--- THE TASK ---
Write out the data exactly, please, and omit the pictures.

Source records
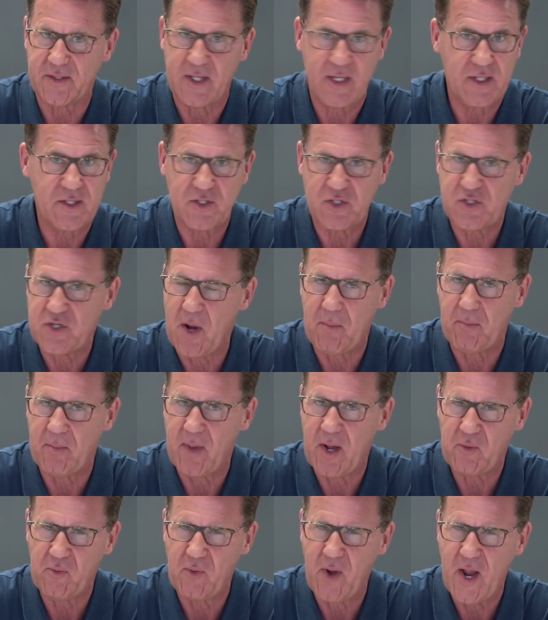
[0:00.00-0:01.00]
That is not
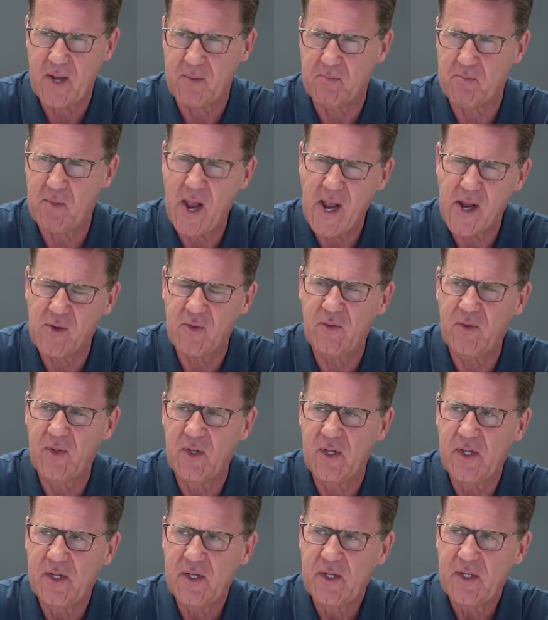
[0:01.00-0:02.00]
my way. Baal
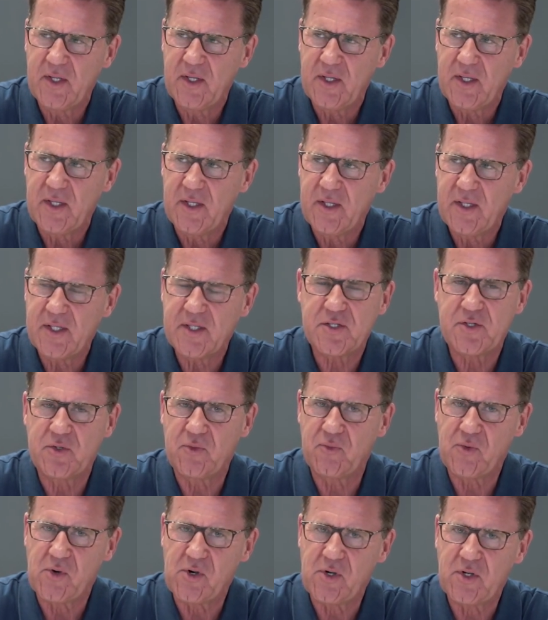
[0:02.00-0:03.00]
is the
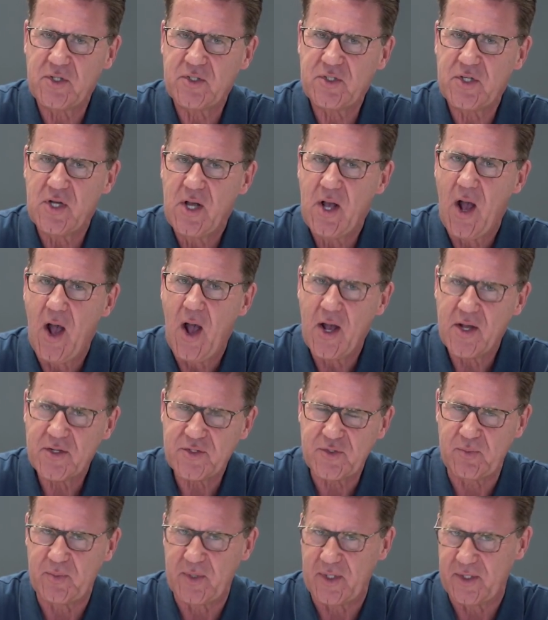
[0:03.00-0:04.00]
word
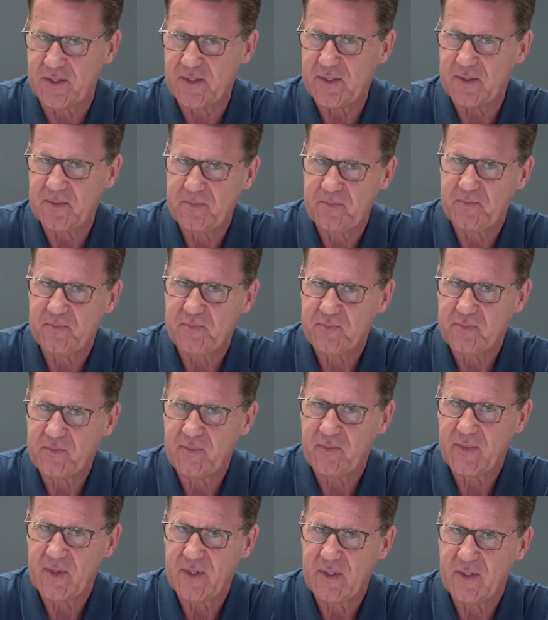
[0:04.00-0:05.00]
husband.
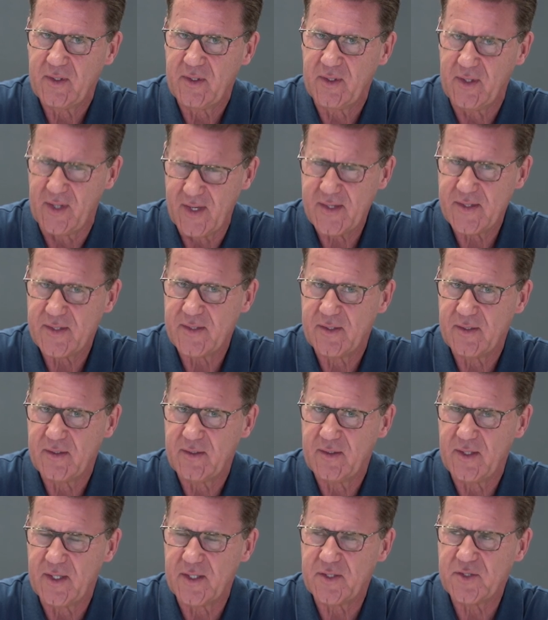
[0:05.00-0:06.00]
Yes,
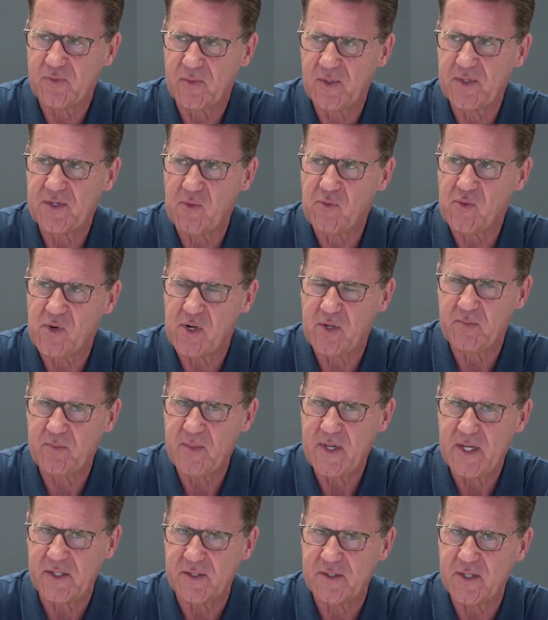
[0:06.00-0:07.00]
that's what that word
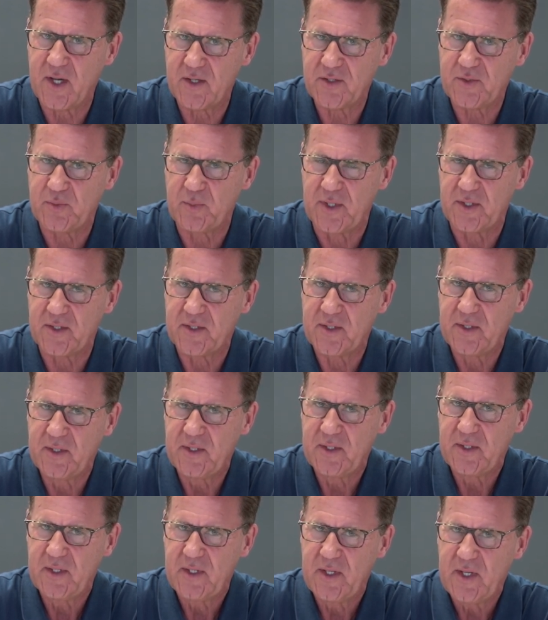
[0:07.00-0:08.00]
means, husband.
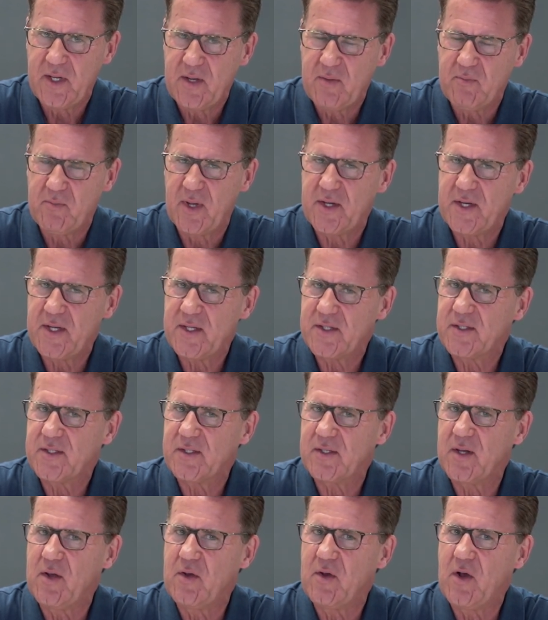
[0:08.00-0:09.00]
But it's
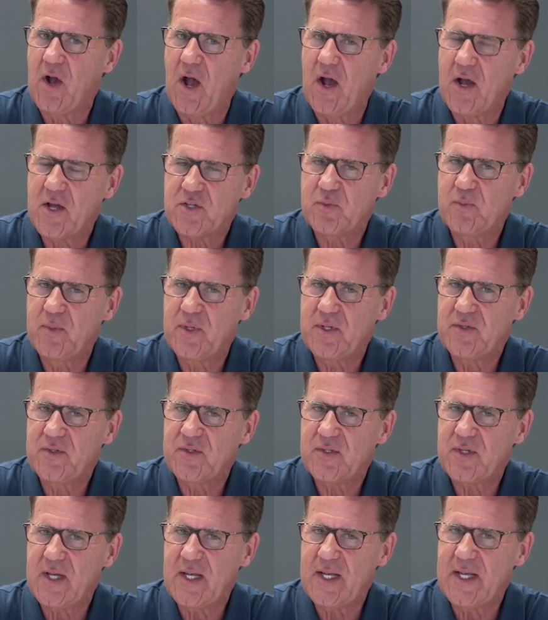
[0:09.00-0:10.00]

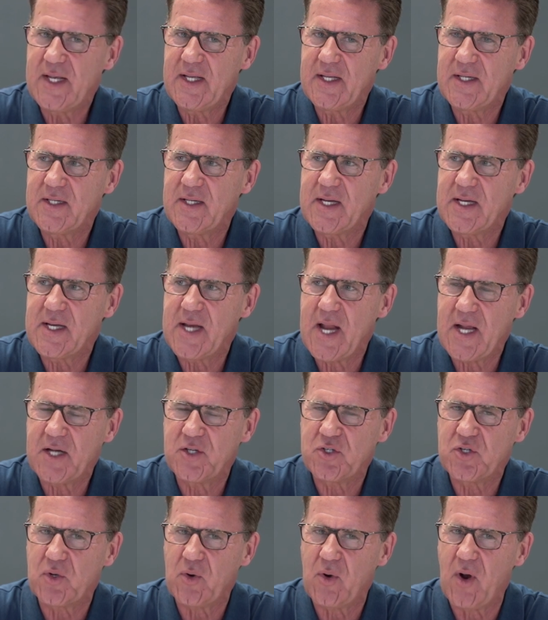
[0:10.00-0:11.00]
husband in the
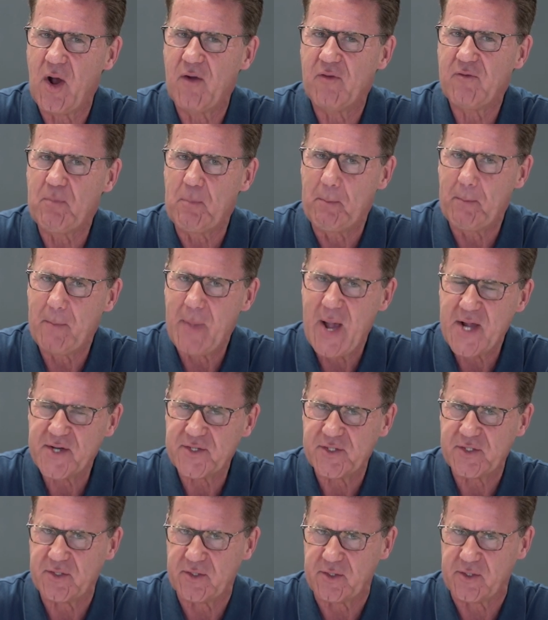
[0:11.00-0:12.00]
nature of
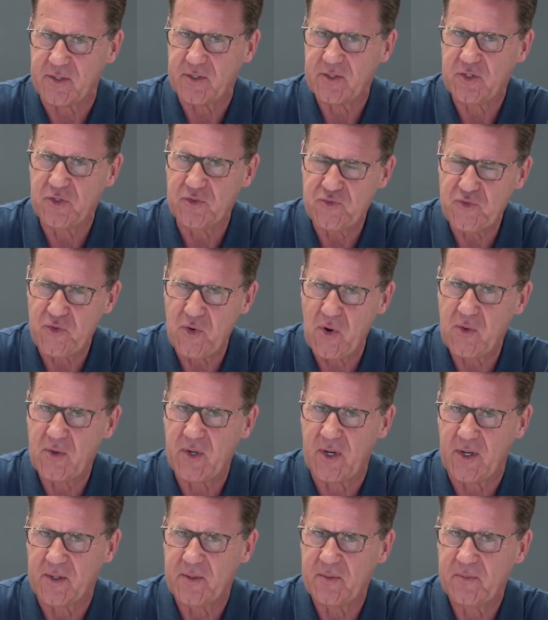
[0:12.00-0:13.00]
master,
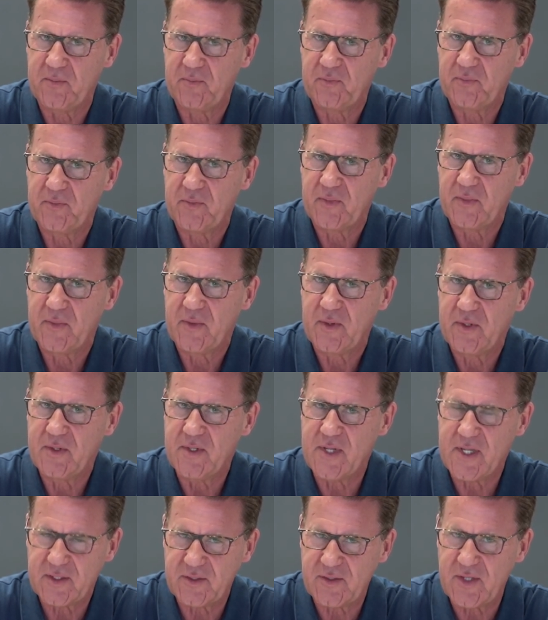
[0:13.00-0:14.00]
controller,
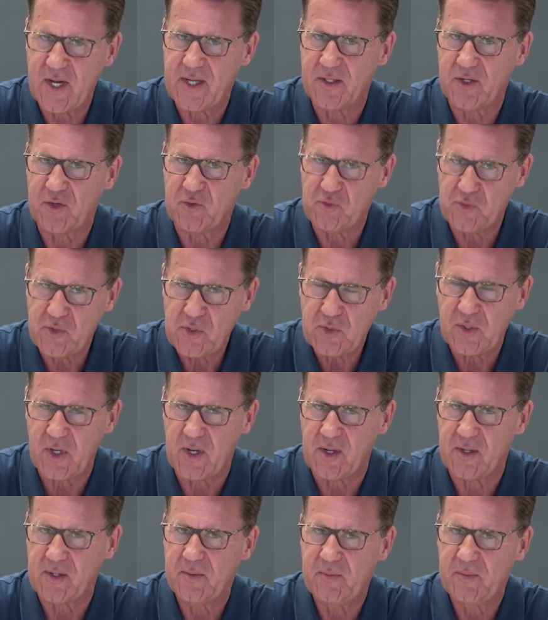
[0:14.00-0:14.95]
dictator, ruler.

--- WRITTEN SOLUTION ---
[0:00.00-0:01.00]
That is not
[0:01.00-0:02.00]
my way. Baal
[0:02.00-0:03.00]
is the
[0:03.00-0:04.00]
word
[0:04.00-0:05.00]
husband.
[0:05.00-0:06.00]
Yes,
[0:06.00-0:07.00]
that's what that word
[0:07.00-0:08.00]
means, husband.
[0:08.00-0:09.00]
But it's
[0:09.00-0:10.00]

[0:10.00-0:11.00]
husband in the
[0:11.00-0:12.00]
nature of
[0:12.00-0:13.00]
master,
[0:13.00-0:14.00]
controller,
[0:14.00-0:14.95]
dictator, ruler.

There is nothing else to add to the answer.